— Your goal —
Starting with the opening line of the entries below, transcribe each line exactly up to and including the one that has "[0.00-2.55s]"; pictures are not copied.

Saved data entries
|---|

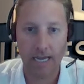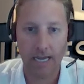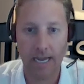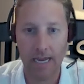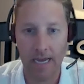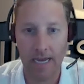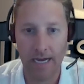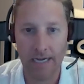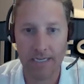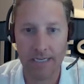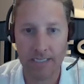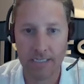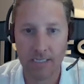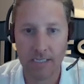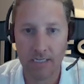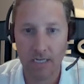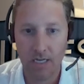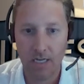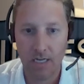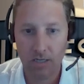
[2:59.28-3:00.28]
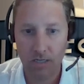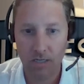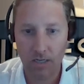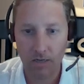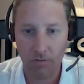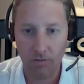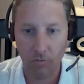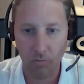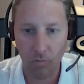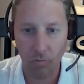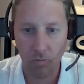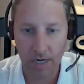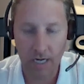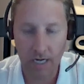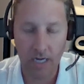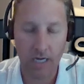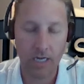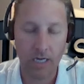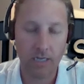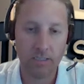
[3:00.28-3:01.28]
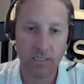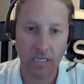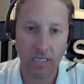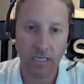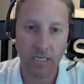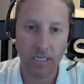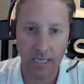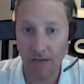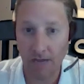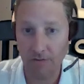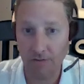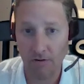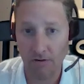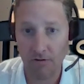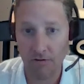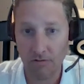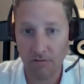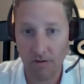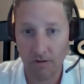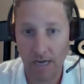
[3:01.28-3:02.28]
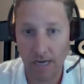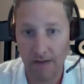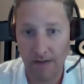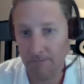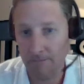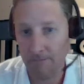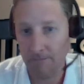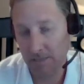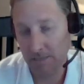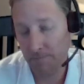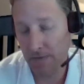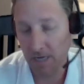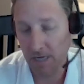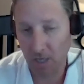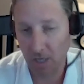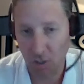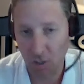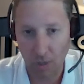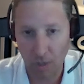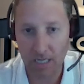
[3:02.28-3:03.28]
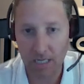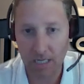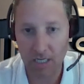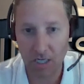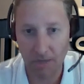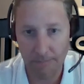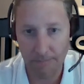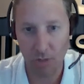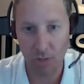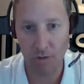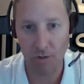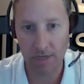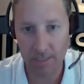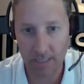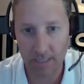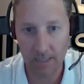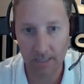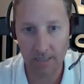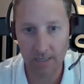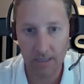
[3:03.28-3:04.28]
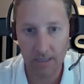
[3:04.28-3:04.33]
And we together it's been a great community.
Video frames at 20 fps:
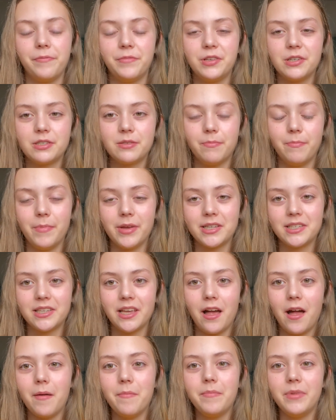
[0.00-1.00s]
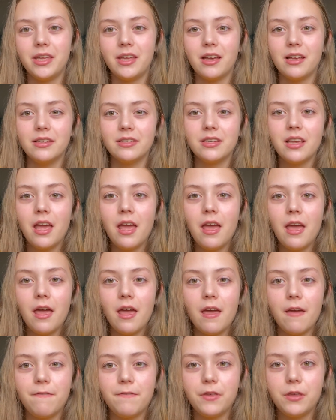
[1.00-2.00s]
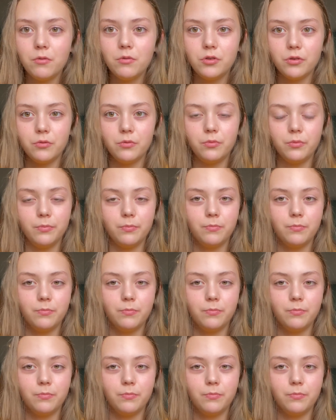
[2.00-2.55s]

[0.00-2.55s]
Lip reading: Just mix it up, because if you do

|---|

— Expected answer —
[2:59.28-3:00.28]
[3:00.28-3:01.28]
[3:01.28-3:02.28]
[3:02.28-3:03.28]
[3:03.28-3:04.28]
[3:04.28-3:04.33]
And we together it's been a great community.
Video frames at 20 fps:
[0.00-1.00s]
[1.00-2.00s]
[2.00-2.55s]

[0.00-2.55s]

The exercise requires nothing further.